El Ministerio de Ganadería, Agricultura y Pesca (MGAP) activó una nueva investigación tras la detección de residuos del antiparasitario imidocarb en carne vacuna uruguaya exportada a China, informó El Observador. El frigorífico Tacuarembó, propiedad del grupo brasileño MBRF, fue observado por la autoridad sanitaria china pero no está suspendido para continuar sus exportaciones al mercado asiático, había consignado previamente revistaverde.com.uy.

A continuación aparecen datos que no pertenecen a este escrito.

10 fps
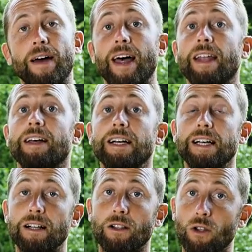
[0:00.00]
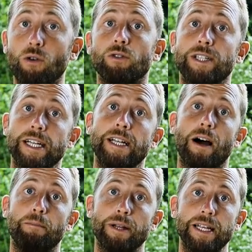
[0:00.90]
And then local seed
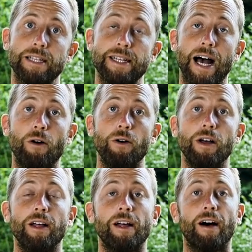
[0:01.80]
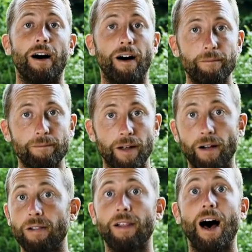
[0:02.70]
companies. Now,
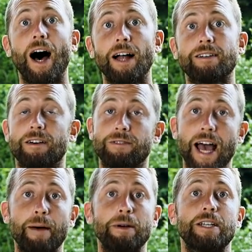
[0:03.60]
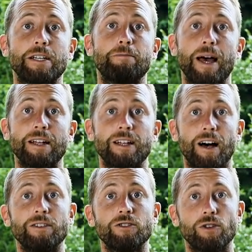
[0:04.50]
a lot of damage has been
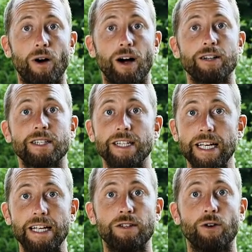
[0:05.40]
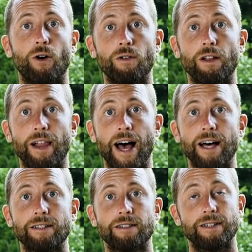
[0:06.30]
done to our seeds over the
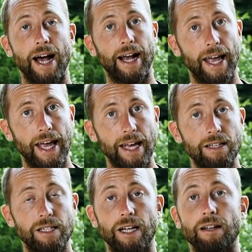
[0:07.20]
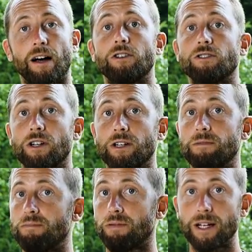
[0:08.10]
last decades and
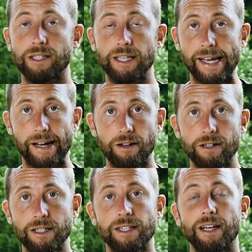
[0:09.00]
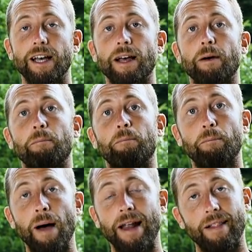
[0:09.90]
100 plus years.
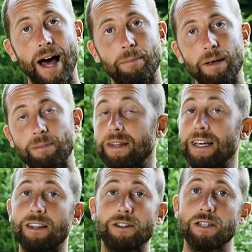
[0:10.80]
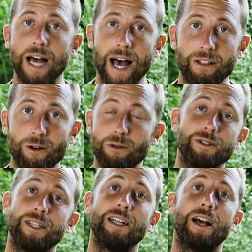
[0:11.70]
And a lot of people think there's not local
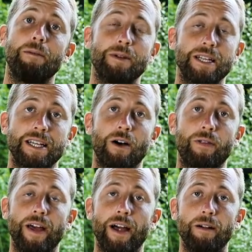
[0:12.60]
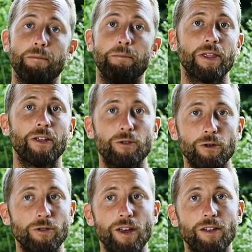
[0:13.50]
seed companies out there. But the
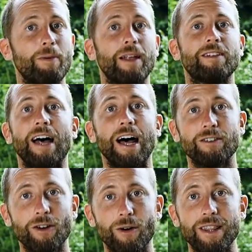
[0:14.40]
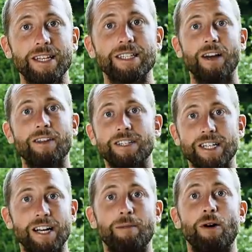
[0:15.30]
truth is Monsanto and other
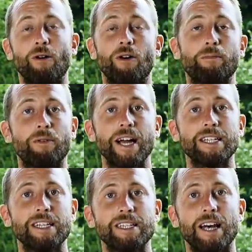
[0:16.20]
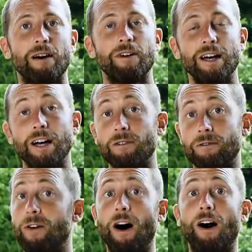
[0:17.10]
GMO corporations have
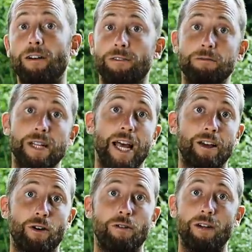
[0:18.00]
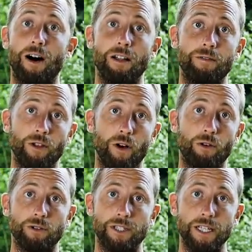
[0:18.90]
far from taken over all of the
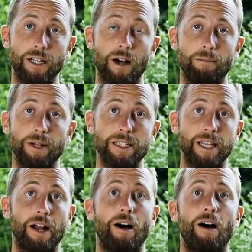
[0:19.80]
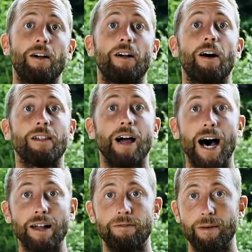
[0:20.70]
local seed companies. There are a
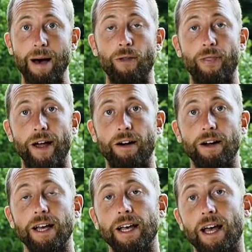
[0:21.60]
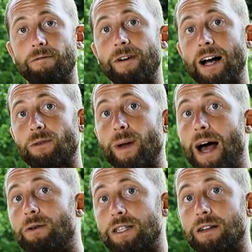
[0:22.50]
lot of them out there. In fact, when
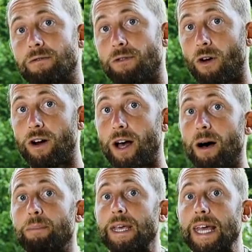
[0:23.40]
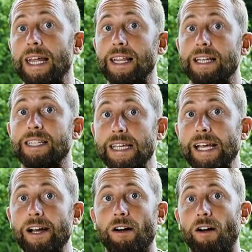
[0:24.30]
I was in Florida beginning this
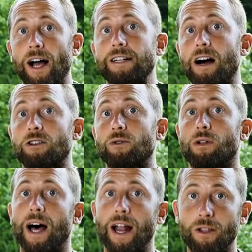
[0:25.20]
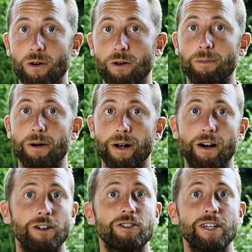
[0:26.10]
year, I talked to a lot of local
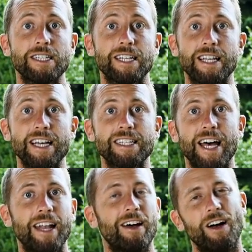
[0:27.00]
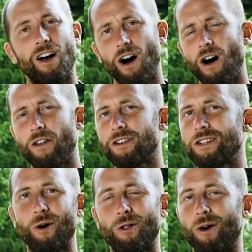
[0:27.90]
permaculturists and they said, oh, there's
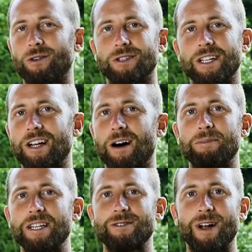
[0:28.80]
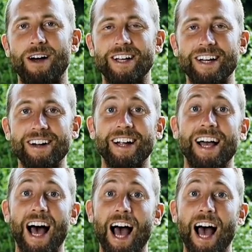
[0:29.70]
no local seed companies around here.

Fuentes del MGAP aclararon a El Observador que de momento no hay sanciones al frigorífico exportador porque se trata de una detección primaria. "Ya solicitamos la etiqueta de la caja muestreada para poder identificar los productores del ganado enviado a la faena de ese día, con esa información se está yendo a visitar los establecimientos que aparecen en la caja y preparando todo para contestar a China", señaló la fuente.

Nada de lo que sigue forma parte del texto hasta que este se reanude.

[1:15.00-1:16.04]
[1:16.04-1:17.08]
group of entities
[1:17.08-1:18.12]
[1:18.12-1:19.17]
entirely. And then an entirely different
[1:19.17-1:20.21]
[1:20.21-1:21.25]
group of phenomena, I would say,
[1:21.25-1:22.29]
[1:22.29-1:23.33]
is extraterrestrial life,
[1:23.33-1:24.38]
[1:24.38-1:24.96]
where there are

El ministerio tiene un plazo de 45 días para informar a la Administración General de Aduanas de China, y están previstas sanciones para los responsables que se identifiquen.
La observación representa una primera medida adoptada por el gobierno chino y generalmente es el paso previo a una suspensión en caso de detectarse un nuevo incidente. La detección de residuos de productos veterinarios en carnes bovinas uruguayas exportadas a China se ha repetido varias veces en el último año y medio, con casos que involucraron los productos fipronil, fluazurón y ahora imidocarb, todos por encima de los límites permitidos. De hecho, la planta San Jacinto perdió su habilitación a China recientemente por la presencia de residuos de fluazurón.
La situación genera alta preocupación en el gobierno y el sector privado, no solo por los riesgos para los consumidores sino por el impacto que podría tener sobre la corriente exportadora hacia uno de los principales mercados cárnicos de Uruguay. Una eventual suspensión afectaría directamente a productores, industriales y demás actores de la cadena agroindustrial.